'Find and replace with PowerShell based on the next line

I'm trying to find and replace via PowerShell based on what's on the next line of the line I want to replace. For example, the following text file:

blahblah 
flimflam 
zimzam

If the line after blahblah is flimflam, replace blahblah with new stuff

Here's the code I have so far:

$reader = New-Object System.IO.StreamReader($myFile.FullName);
$FileContents=$reader.ReadToEnd()
$reader.Close()


if(the line after "blahblah" == "flimflam") #pseudo code
{
    $FileContents=$FileContents.Replace("blahblah","new stuff")
}

If the next line is anything other than flimflam, do nothing.

One idea I had was to replace "blahblah n` flimflam" with "new stuff", but I can't get it to work. I think I might be onto something with including the new line character though.



Solution 1:[1]

  • While your use of System.IO.StreamReader works, it's generally easier to use Get-Content -Raw to read a file into memory in full, as a single, multi-line string.

    • If performance is a concern, you can still use .NET types directly, in which case [System.IO.File]::ReadAllText($myFile.FullName) is a much simpler alternative - although if there's any performance gain to be had over Get-Content -Raw at all, it is probably insignificant.

    • To specify the input file's encoding explicitly, use Get-Encoding -Encoding <encoding> / [System.IO.File]::ReadAllText($myFile.FullName, <encoding>),

  • The [string] type's .Replace() method is limited to literal string replacement, so advanced matching such as limiting matches to a full line is not an option.

    • Use PowerShell's regex-based -replace operator instead.

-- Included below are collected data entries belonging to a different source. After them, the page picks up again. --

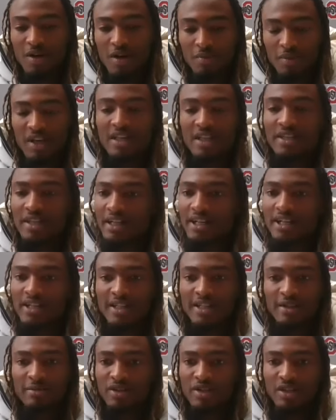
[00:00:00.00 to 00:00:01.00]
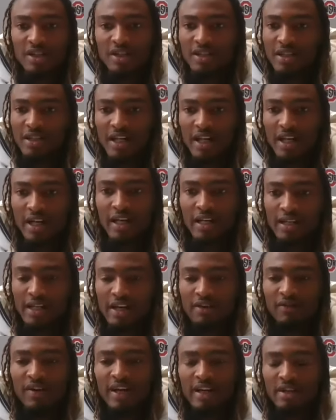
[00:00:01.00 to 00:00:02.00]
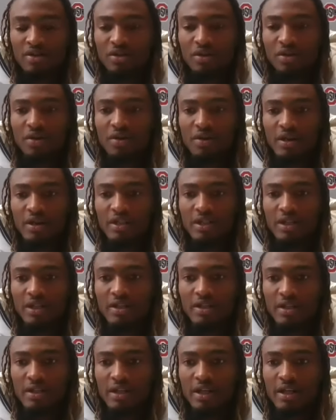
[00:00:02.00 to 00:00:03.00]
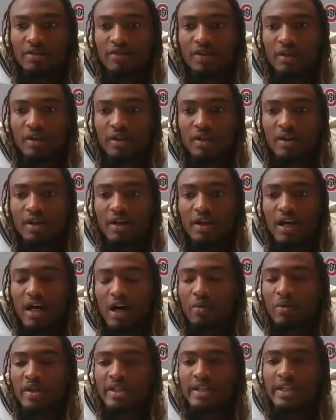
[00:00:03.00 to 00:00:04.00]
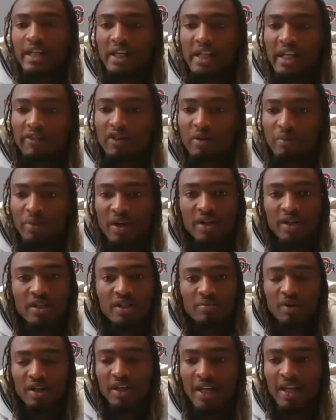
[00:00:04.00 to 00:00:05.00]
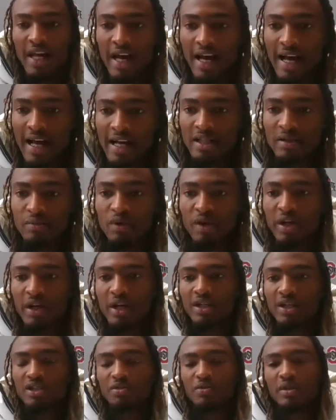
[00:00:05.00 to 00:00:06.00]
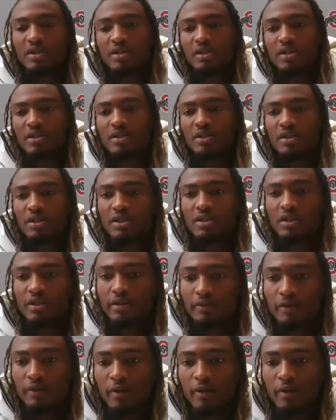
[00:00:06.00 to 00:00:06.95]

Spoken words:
But his leadership it definitely has grown. He's definitely, I wouldn't say a different person, but he adds some more characteristics to it. So.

    • To prevent confusion with PowerShell's string expansion (string interpolation) in double-quoted ("...") strings, it's generally preferable to use -replace with single-quoted ('...') strings, which PowerShell treats as literals, so you can focus on regex constructs in the string.

PS> $FileContents -replace '(?m)^blahblah(?=\r?\nflimflam$)', 'new stuff'
new stuff
flimflam
zimzam
  • (?m) uses inline option m (multi-line) to make anchors ^ / $ match the start / end of each line (instead of the string as a whole).

  • (?=...) is a look-ahead assertion that matches without including the matching part in the overall match, so that it doesn't get replaced.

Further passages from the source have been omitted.